Based on the tests I've done before, if I can't guarantee that my data source (especially the fields that might be identified as connection keys) doesn't have a null value, then I won't allow any nested synthetic keys to be generated -- I'll let my program maximize data compatibility.
It's also because of this conditionality that I personally can't go any further to love the synthetic key - it gives me some concern and makes me feel troubled.
I feel you. When we started, probably because our more relational background, synthetic key tables where unexpected and took us some time to get accustomed to association vs. relation (even if theoretically is similar).
That's why most of us decided that, to get full control on our data models, big or small, easy or difficult, best was to do ourselves and don't let QlikView do for us, following the coworker example by John.
To address those null values you can find in the data model, there are ways to make sure that, when loaded into QlikView, they have some value that can be later used to create those composite keys. JOINs, ApplyMaps(), If(Len()), etc. depending on the type of null (e.g.: blank or real absence) can help you achieve this.
All in all, I think it's perfectly OK to avoid synthetic keys, and is the de facto approach for most of us.

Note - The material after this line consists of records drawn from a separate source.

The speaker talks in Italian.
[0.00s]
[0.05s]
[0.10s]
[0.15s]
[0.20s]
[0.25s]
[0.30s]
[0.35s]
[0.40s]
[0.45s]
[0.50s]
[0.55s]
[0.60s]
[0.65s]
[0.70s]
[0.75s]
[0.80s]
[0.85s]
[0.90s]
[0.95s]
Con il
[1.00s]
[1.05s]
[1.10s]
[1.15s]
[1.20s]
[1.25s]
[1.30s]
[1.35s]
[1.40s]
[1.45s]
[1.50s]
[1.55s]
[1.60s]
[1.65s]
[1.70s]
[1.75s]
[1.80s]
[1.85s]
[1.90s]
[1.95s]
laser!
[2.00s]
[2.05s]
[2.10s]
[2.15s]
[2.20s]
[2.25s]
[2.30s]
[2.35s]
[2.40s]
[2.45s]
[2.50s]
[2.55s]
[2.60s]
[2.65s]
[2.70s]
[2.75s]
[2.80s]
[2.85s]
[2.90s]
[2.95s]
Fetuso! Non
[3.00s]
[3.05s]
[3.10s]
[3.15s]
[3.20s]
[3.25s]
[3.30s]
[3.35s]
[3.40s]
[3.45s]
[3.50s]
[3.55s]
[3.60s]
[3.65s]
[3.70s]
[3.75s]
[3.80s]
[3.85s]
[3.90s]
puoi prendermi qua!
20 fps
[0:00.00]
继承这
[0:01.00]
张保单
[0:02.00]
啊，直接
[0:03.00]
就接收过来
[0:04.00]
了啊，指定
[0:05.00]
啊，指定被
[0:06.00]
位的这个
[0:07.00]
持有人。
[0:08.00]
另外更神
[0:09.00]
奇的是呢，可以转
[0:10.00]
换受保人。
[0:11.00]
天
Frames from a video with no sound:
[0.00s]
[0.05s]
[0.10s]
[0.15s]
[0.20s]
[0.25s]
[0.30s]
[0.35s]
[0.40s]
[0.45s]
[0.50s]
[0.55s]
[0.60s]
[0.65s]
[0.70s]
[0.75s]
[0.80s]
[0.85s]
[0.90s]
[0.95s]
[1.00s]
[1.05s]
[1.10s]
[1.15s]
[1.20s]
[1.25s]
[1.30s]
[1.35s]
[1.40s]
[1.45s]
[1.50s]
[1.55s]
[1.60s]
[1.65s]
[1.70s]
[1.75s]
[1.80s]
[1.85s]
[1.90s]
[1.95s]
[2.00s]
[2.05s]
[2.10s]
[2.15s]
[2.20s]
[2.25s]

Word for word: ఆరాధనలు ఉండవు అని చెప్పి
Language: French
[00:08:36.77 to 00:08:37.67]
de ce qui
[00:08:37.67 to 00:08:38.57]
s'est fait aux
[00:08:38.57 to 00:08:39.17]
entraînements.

Practically speaking, the trade off is very little, if it exists at all, and will create a better readable code for you and anyone else working with you on those QlikView apps.
While I've not used this, another way to handle nulls is with NullAsValue. You tell it which fields you want it to apply to, and for those specific fields, nulls will link to nulls as if they were values.
As you said, when I want to match null values, this is an alternative. But when I don't want null values to match, I can't do this, and I also can't to use synthetic keys.
At the same time, I will also worry that my tests and induction are not enough. I'm just doing a simple exclusion. I'm not sure that there will be no accidents as long as there is no null value in synthetic keys.
I seem to have found some benefits about automatically generated Synthetic Keys. The premise is that we need to give up our love for some of the computer hardware resources.
We often hear complaints that they take up terrible hardware resources and lead to server crashes. In fact, they never "waste" these resources. They have the amount of information that is worth the resources they occupy.
Imagine a scenario where our tables need a combination key to associate, but at the same time our front-end logic refers to each sub-column of the combination key separately.
Synthetic Keys not only generates composite keys, but also preserves the complete information of all sub-columns. When your front end references these sub-columns, these information becomes particularly important.
When you really need this information, you will find that your manual modification can easily lead to errors and loss of necessary information. And you'll also find that your clumsy modifications won't save more resources for the computer.
Looking back at the previous complaints, the fundamental reason is that they do not need all the information contained in Synthetic Keys. Their needs may be very simple - they just want to associate those tables correctly.
So I would like to state that the waste of hardware resources is not Synthetic Keys itself, but you are using a dragon sword to kill chickens.
BTW, I'm still worried about Synthetic Keys' behavior towards null values. This is something I can't let go of, although Synthetic Keys seem to have the above advantages.
I hate the new version of the community, which makes it difficult for me to format text and doesn't allow me to upload QVW files.